§ **WHAT IS BEING ASKED**
As soon as the line containing "[00:04:22.97]" appears, start repeating lines exactly and continue to the end of the entries; please skip pictures.

Top of DATA FOR PROCESSING

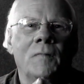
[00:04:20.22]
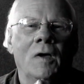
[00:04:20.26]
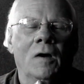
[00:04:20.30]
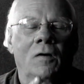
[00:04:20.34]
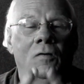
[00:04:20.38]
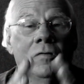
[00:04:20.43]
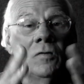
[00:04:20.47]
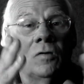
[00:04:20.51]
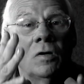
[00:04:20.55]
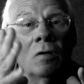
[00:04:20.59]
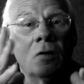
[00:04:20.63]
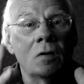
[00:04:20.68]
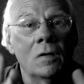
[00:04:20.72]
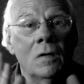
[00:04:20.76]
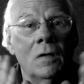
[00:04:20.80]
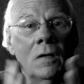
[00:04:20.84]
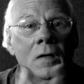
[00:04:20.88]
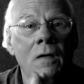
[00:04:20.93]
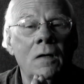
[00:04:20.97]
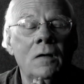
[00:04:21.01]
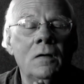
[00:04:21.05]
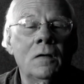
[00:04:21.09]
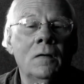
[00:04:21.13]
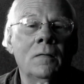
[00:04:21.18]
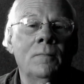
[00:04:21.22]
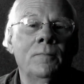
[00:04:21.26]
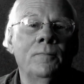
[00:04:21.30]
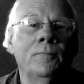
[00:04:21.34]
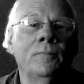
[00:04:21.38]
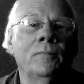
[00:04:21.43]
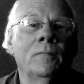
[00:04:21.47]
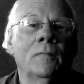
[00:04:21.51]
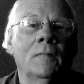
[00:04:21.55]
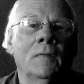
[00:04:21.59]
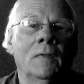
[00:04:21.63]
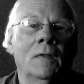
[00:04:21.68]
articulate it
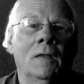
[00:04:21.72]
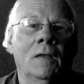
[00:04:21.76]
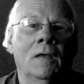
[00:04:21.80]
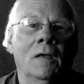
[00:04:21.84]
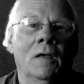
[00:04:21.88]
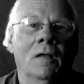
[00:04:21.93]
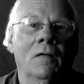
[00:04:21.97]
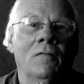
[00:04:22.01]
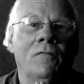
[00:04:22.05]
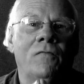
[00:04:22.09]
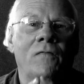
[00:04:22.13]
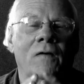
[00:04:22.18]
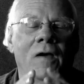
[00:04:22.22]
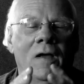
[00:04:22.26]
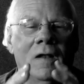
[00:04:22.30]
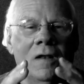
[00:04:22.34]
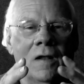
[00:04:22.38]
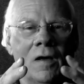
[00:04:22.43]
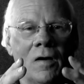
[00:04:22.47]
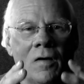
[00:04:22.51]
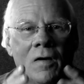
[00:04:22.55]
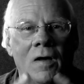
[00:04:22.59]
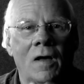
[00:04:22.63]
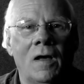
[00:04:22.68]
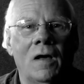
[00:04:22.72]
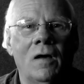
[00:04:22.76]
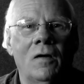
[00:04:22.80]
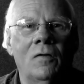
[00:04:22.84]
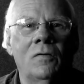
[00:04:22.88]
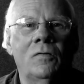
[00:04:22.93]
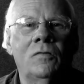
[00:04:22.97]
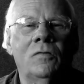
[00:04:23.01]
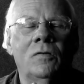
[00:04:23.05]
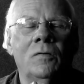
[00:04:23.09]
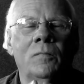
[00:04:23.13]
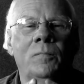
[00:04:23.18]
and find out
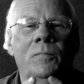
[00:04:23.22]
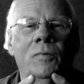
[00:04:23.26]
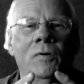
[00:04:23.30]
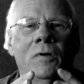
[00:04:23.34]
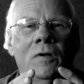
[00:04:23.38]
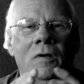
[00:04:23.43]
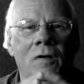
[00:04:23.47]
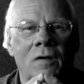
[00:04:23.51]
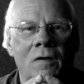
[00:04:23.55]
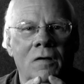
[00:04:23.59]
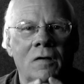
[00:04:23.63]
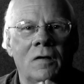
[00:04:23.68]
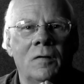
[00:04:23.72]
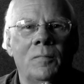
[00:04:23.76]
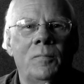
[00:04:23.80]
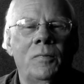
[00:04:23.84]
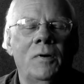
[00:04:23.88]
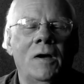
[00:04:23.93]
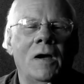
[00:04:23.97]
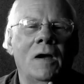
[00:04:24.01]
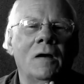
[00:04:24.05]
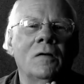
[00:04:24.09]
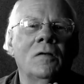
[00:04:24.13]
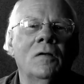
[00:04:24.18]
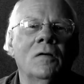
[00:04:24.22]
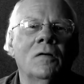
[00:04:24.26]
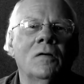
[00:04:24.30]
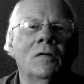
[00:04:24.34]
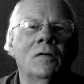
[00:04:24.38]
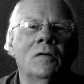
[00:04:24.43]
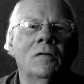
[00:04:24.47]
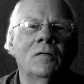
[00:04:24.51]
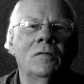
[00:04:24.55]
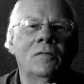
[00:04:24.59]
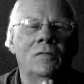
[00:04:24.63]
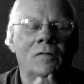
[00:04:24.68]
how to put it into
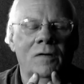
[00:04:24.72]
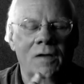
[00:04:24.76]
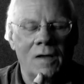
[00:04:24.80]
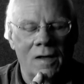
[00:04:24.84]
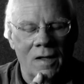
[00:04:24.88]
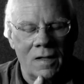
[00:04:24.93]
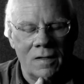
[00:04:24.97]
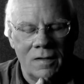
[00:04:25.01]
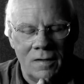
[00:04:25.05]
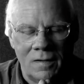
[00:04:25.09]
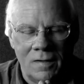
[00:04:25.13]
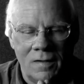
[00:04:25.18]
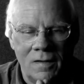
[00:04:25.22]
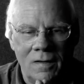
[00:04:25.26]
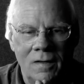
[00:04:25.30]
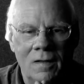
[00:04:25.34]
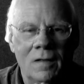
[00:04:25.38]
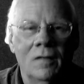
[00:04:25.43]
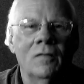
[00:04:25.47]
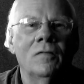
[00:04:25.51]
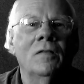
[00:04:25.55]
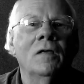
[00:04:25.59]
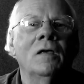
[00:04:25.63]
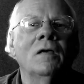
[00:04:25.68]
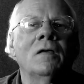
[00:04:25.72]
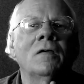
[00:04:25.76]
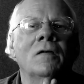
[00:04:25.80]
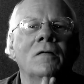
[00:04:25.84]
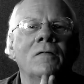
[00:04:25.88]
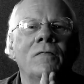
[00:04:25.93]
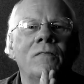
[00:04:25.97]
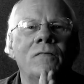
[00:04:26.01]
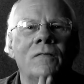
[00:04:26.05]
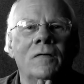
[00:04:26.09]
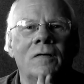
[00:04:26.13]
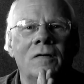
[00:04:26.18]
practical reality. Thank
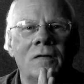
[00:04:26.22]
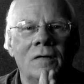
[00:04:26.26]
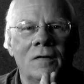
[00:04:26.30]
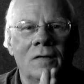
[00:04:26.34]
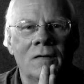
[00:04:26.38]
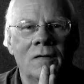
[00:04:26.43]
you for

Bottom of DATA FOR PROCESSING

§ **RESPONSE FOR THIS EXERCISE**
[00:04:22.97]
[00:04:23.01]
[00:04:23.05]
[00:04:23.09]
[00:04:23.13]
[00:04:23.18]
and find out
[00:04:23.22]
[00:04:23.26]
[00:04:23.30]
[00:04:23.34]
[00:04:23.38]
[00:04:23.43]
[00:04:23.47]
[00:04:23.51]
[00:04:23.55]
[00:04:23.59]
[00:04:23.63]
[00:04:23.68]
[00:04:23.72]
[00:04:23.76]
[00:04:23.80]
[00:04:23.84]
[00:04:23.88]
[00:04:23.93]
[00:04:23.97]
[00:04:24.01]
[00:04:24.05]
[00:04:24.09]
[00:04:24.13]
[00:04:24.18]
[00:04:24.22]
[00:04:24.26]
[00:04:24.30]
[00:04:24.34]
[00:04:24.38]
[00:04:24.43]
[00:04:24.47]
[00:04:24.51]
[00:04:24.55]
[00:04:24.59]
[00:04:24.63]
[00:04:24.68]
how to put it into
[00:04:24.72]
[00:04:24.76]
[00:04:24.80]
[00:04:24.84]
[00:04:24.88]
[00:04:24.93]
[00:04:24.97]
[00:04:25.01]
[00:04:25.05]
[00:04:25.09]
[00:04:25.13]
[00:04:25.18]
[00:04:25.22]
[00:04:25.26]
[00:04:25.30]
[00:04:25.34]
[00:04:25.38]
[00:04:25.43]
[00:04:25.47]
[00:04:25.51]
[00:04:25.55]
[00:04:25.59]
[00:04:25.63]
[00:04:25.68]
[00:04:25.72]
[00:04:25.76]
[00:04:25.80]
[00:04:25.84]
[00:04:25.88]
[00:04:25.93]
[00:04:25.97]
[00:04:26.01]
[00:04:26.05]
[00:04:26.09]
[00:04:26.13]
[00:04:26.18]
practical reality. Thank
[00:04:26.22]
[00:04:26.26]
[00:04:26.30]
[00:04:26.34]
[00:04:26.38]
[00:04:26.43]
you for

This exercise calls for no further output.